Still, Rutgers president Robert Barchi last week insisted that AD Julie Hermann is a good choice.

“I am confident in Julie,” he said. “I have been since I hired her.”

In other words, Barchi has concluded that, “I agree with me.”


Fantasy overtakes reality

It didn’t take long for FOX and CBS to allow fantasy football to overwhelm the real stuff. Watch those bottom crawls as the 1 p.m. and 4:25 games reach their ends. Instead of learning which teams won or the score late in games, we’ll see piles of individual offensive stats.

Triple-A Day, An Albert Afternoon: Marv Albert calls Raiders-Jets on CBS, then Kenny Albert calls Giants-Chargers on FOX.
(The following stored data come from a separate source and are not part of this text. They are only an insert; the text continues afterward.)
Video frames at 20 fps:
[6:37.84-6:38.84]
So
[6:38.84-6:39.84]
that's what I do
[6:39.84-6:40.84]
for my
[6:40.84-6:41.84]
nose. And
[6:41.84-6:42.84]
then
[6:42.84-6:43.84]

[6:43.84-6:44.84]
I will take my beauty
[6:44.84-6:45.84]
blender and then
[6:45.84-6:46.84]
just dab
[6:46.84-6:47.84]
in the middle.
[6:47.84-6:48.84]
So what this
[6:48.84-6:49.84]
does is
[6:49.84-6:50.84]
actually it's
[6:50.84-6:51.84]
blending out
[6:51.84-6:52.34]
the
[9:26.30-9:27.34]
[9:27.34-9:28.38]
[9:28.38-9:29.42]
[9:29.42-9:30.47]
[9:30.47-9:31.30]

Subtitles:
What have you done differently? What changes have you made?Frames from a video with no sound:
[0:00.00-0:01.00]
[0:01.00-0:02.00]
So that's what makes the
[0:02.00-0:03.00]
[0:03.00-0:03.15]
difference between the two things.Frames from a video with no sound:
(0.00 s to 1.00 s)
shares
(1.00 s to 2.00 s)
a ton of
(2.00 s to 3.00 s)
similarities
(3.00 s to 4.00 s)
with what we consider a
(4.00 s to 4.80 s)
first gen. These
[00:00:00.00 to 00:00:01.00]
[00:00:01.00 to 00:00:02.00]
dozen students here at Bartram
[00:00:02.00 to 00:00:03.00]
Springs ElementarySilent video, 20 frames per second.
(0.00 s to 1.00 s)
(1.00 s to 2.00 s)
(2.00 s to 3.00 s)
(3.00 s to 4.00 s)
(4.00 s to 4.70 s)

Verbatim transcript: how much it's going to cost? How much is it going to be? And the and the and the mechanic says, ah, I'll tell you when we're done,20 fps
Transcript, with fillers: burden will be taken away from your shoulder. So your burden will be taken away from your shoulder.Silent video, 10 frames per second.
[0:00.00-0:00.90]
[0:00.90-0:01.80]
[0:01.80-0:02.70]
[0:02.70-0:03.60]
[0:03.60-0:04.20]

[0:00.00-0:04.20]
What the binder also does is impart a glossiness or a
Not that ESPN’s in-game graphics normally show understanding of the game being televised, but by now one would think that a college basketball game that begins to a score of, say, 21-9, is in no need of a graphic explaining that one team’s “on an 11-3 run.”

Imagine Red Auerbach hearing about that Jason Kidd-Lawrence Frank hassle, and how Frank was one of six Nets’ assistant coaches. Old-timers coached alone. The team trainer — Auerbach’s Celtics man was Buddy LeRoux — would count fouls and timeouts. That was it!

Well, it’s Sunday, another day and night filled with WTF — what’s that flag? Another chance to watch NFL games determined by confused officials trying to prevent the collapse of games under the weight of an anvil called “Rule book.”

Guy about to go to the electric chair is asked what he wants for his last meal. He thinks about it a few seconds, then says, “What are ya out of?”